Carta Monir's Life is Art
The transgender Renaissance woman behind "Lara Croft is My Family”
Carta Monir (undated photo)
Trying to describe Carta Monir in a few words is like trying to describe a sunset to a sightless person. The usual descriptive words are useless. Colors means nothing to a person who has never seen them. Limiting a description of Monir as simply a transgender artist inadequately encompasses her expansive creativity.
The best one can do is to start with Keith Haring's observation that “Art is life. Life is art.” In Carta’s case, her life is her art.
Carta exudes the sort of casually confident intellect that allows her to pause the interview to blow her nose, while off-handily commenting, “Frank Sinatra Has a Cold,” in reference to Gay Talese's seminal profile of “Old Blue Eyes” in a 1966 ESQUIRE article. It surprises the interviewer that she has read it. And she expects the interviewer to have read it as well.
Born and raised in the Midwestern United States, Carta came from a family dominated by her emotionally and sexually abusive father. Attending college in Minnesota, Monir co-founded and published a student's comic magazine. After graduation, in 2012, she moved to Ann Arbor, where she still resides.

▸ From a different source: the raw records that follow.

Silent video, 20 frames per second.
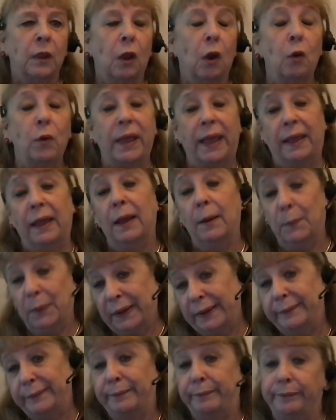Okay,
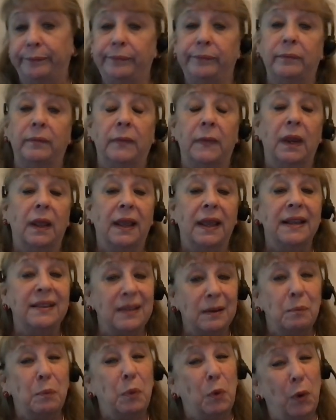but it's
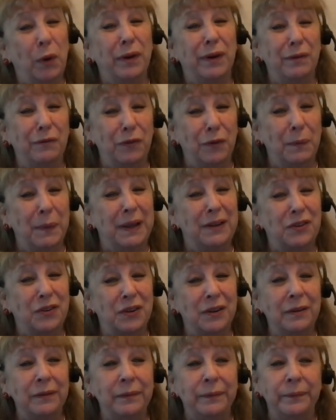important
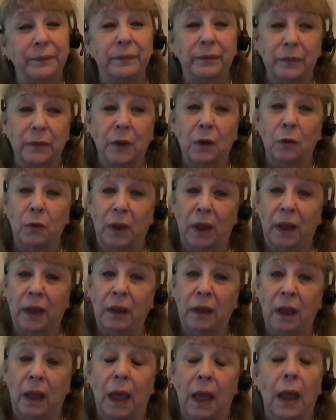information,
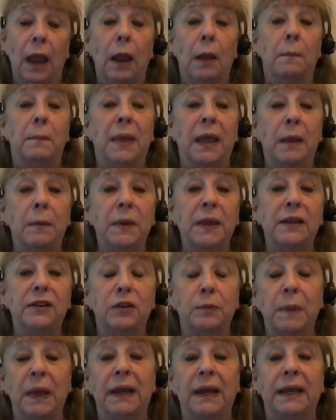okay? Maybe
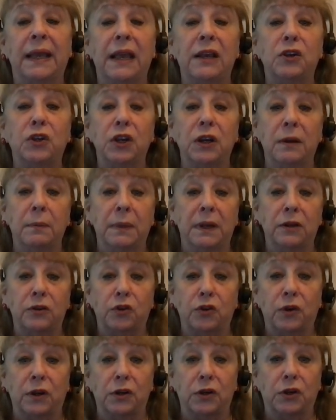it's medication
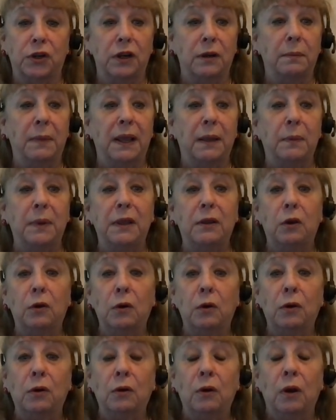administration. Maybe
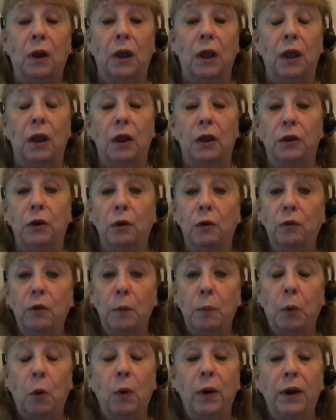you're
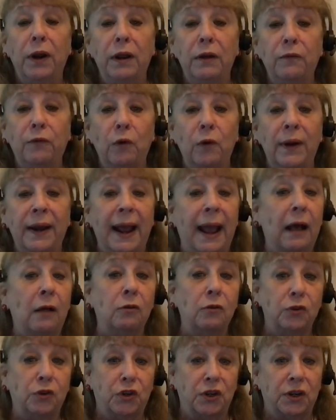reporting for an
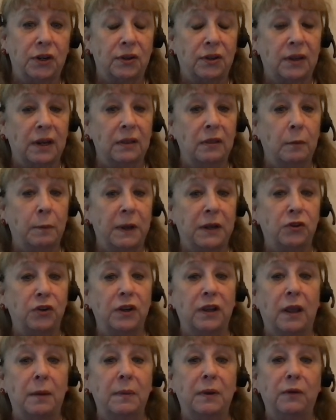allergist and the
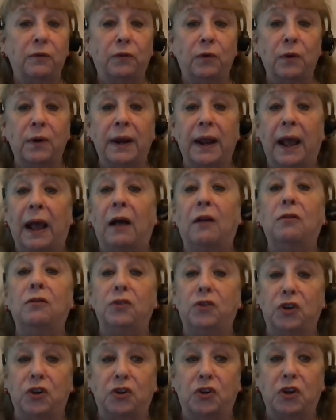patient came in for an
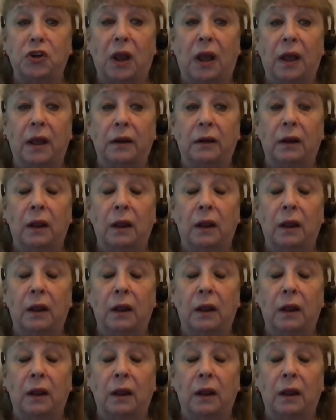allergy shot.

The public was introduced to Carta's art and her family dynamic in 2017, when the online publication Zeal, published her autobiographical comic strip, “Lara Croft is My Family.” Spanning the early years of Carta's life, the comic centers around her father's obsessive playing of the “Lara Croft” video games, while the rest of the family hovers around him, watching obediently.
“Lara Croft Is My Family,” ZEAL (2017)
Carta's “Lara Croft” is depicted in forty short comic strip panels. Each one occurring as memories actually do: in short flashes of recalled emotion and trauma.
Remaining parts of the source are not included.